▸ **Problem to solve**
Beginning at the line containing "(272.70 s to 273.20 s)", give again every line through the end of the data, unchanged and with both ends included. Drop any pictures.

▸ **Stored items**
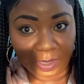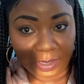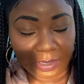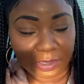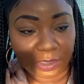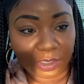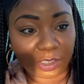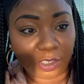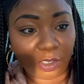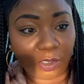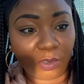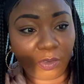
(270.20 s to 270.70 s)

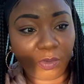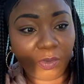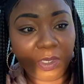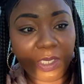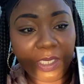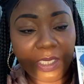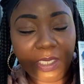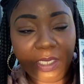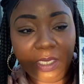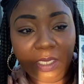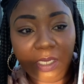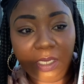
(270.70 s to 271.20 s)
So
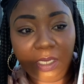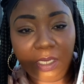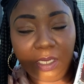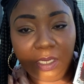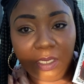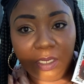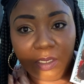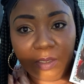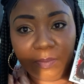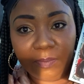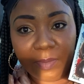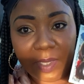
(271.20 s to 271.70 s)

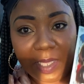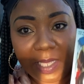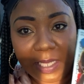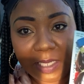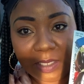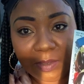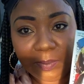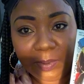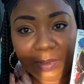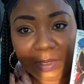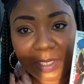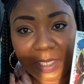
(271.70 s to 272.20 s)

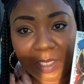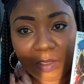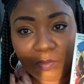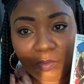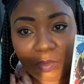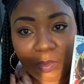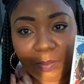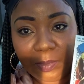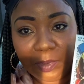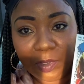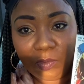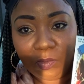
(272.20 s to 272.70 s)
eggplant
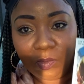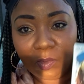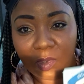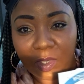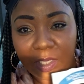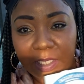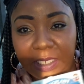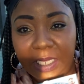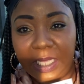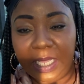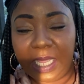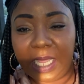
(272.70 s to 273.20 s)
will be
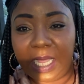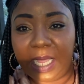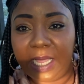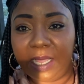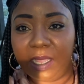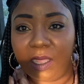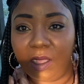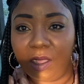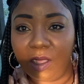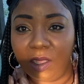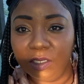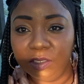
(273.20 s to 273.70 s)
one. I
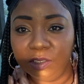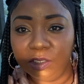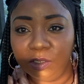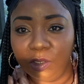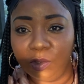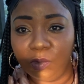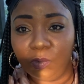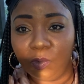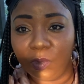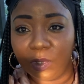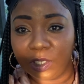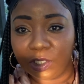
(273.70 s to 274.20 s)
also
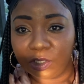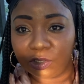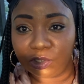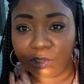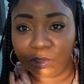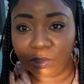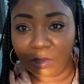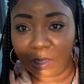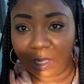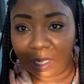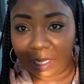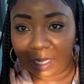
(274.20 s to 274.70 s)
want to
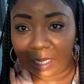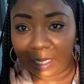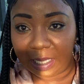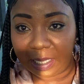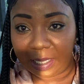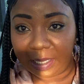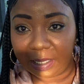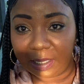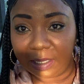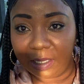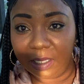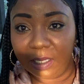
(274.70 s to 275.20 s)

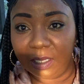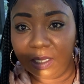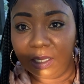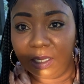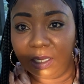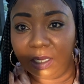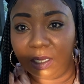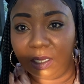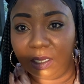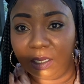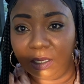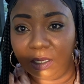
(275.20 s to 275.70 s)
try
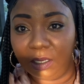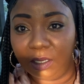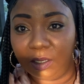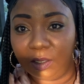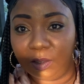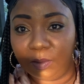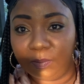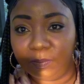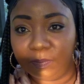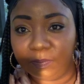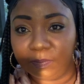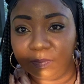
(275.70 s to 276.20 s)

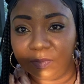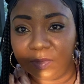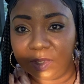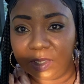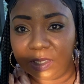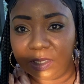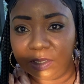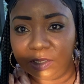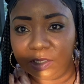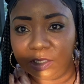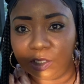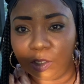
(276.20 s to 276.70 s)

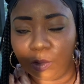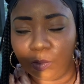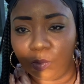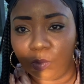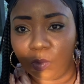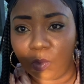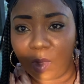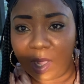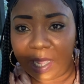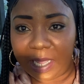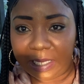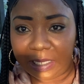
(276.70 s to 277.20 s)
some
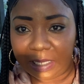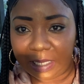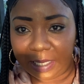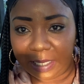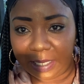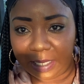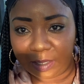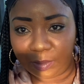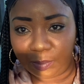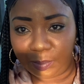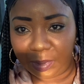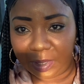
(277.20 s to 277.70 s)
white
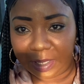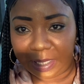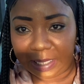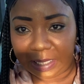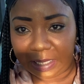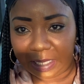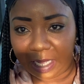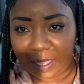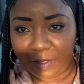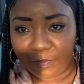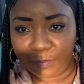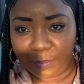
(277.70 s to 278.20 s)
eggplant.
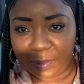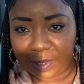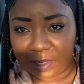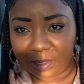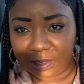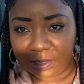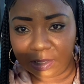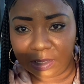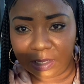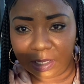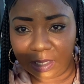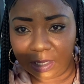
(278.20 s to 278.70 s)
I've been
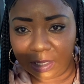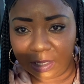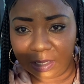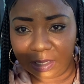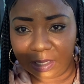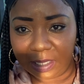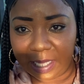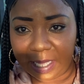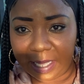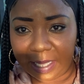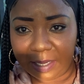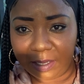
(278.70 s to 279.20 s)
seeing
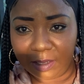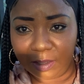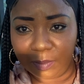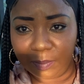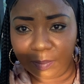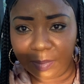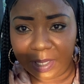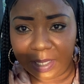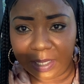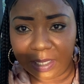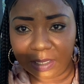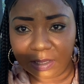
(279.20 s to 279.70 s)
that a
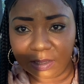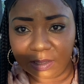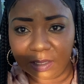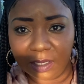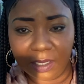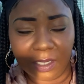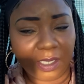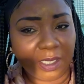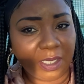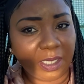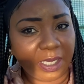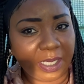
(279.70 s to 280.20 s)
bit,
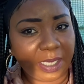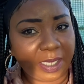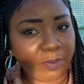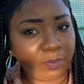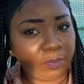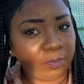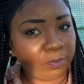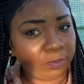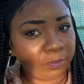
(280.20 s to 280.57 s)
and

▸ **Exercise response**
(272.70 s to 273.20 s)
will be
(273.20 s to 273.70 s)
one. I
(273.70 s to 274.20 s)
also
(274.20 s to 274.70 s)
want to
(274.70 s to 275.20 s)

(275.20 s to 275.70 s)
try
(275.70 s to 276.20 s)

(276.20 s to 276.70 s)

(276.70 s to 277.20 s)
some
(277.20 s to 277.70 s)
white
(277.70 s to 278.20 s)
eggplant.
(278.20 s to 278.70 s)
I've been
(278.70 s to 279.20 s)
seeing
(279.20 s to 279.70 s)
that a
(279.70 s to 280.20 s)
bit,
(280.20 s to 280.57 s)
and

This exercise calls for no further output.